● **Exercise details**: Your job here is to restate every record exactly, pictures excluded.

Stored data:
☆ ☆ ☆ ☆

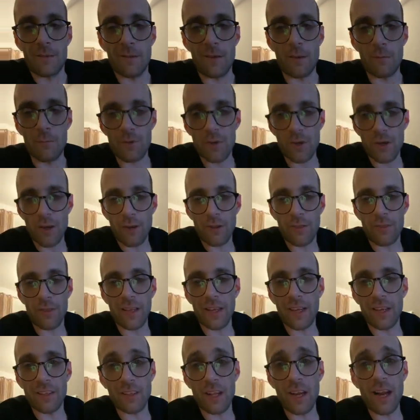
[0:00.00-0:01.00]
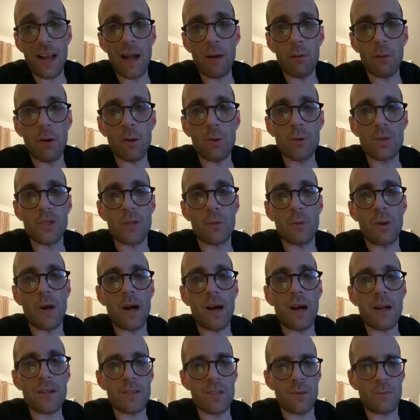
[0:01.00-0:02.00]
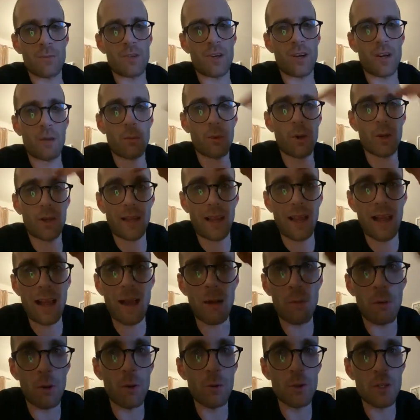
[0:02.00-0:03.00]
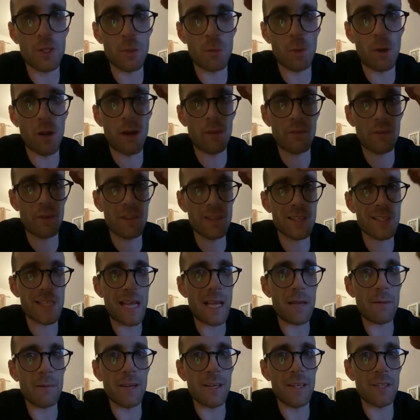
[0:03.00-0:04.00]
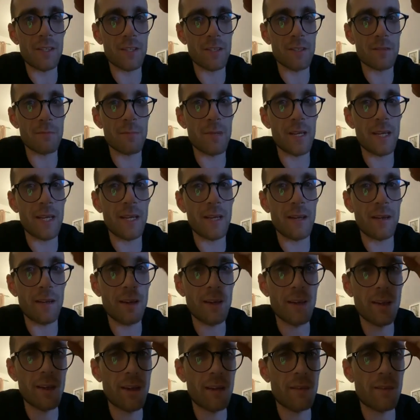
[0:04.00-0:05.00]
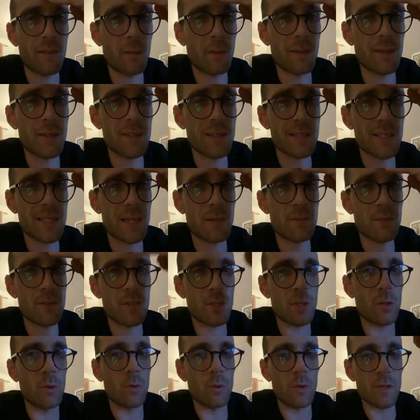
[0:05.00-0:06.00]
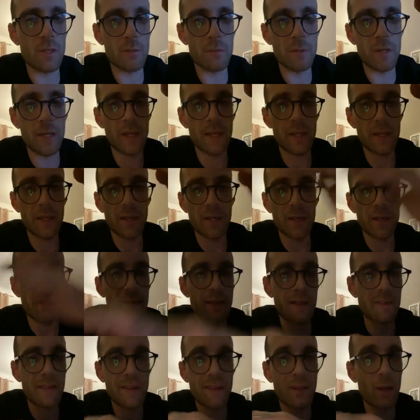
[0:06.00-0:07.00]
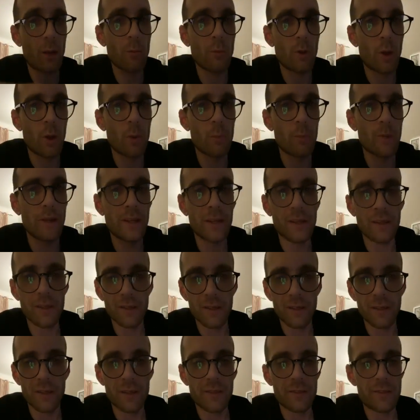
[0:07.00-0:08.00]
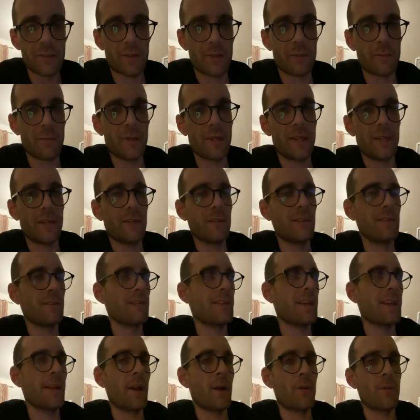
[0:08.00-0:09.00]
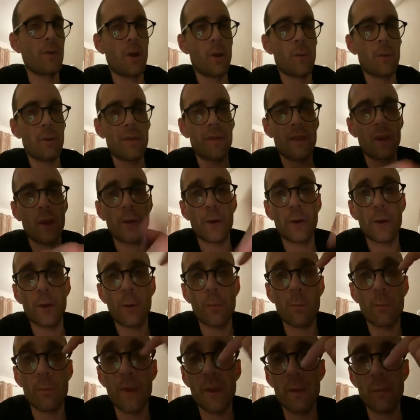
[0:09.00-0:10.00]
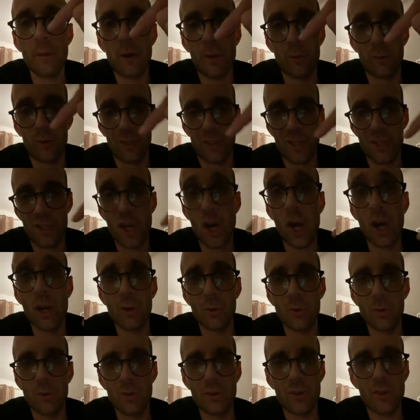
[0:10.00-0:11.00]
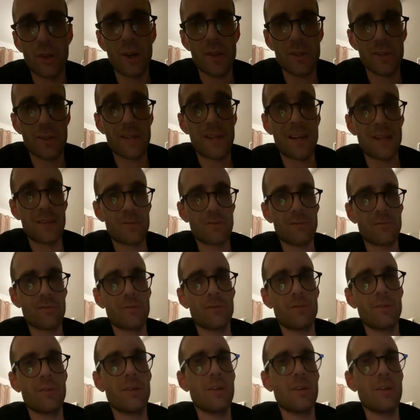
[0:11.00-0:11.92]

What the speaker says: I'm trying to think. I don't know how old you are, so I'm trying to work out how old you are. If you're the same age as me, if they went to the same school as me, then they don't know me. Do you know what I mean? They don't know me. They only know me when I was a child, not as an adult.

☆ ☆ ☆ ☆

● **Output of the task**:
[0:00.00-0:01.00]
[0:01.00-0:02.00]
[0:02.00-0:03.00]
[0:03.00-0:04.00]
[0:04.00-0:05.00]
[0:05.00-0:06.00]
[0:06.00-0:07.00]
[0:07.00-0:08.00]
[0:08.00-0:09.00]
[0:09.00-0:10.00]
[0:10.00-0:11.00]
[0:11.00-0:11.92]

What the speaker says: I'm trying to think. I don't know how old you are, so I'm trying to work out how old you are. If you're the same age as me, if they went to the same school as me, then they don't know me. Do you know what I mean? They don't know me. They only know me when I was a child, not as an adult.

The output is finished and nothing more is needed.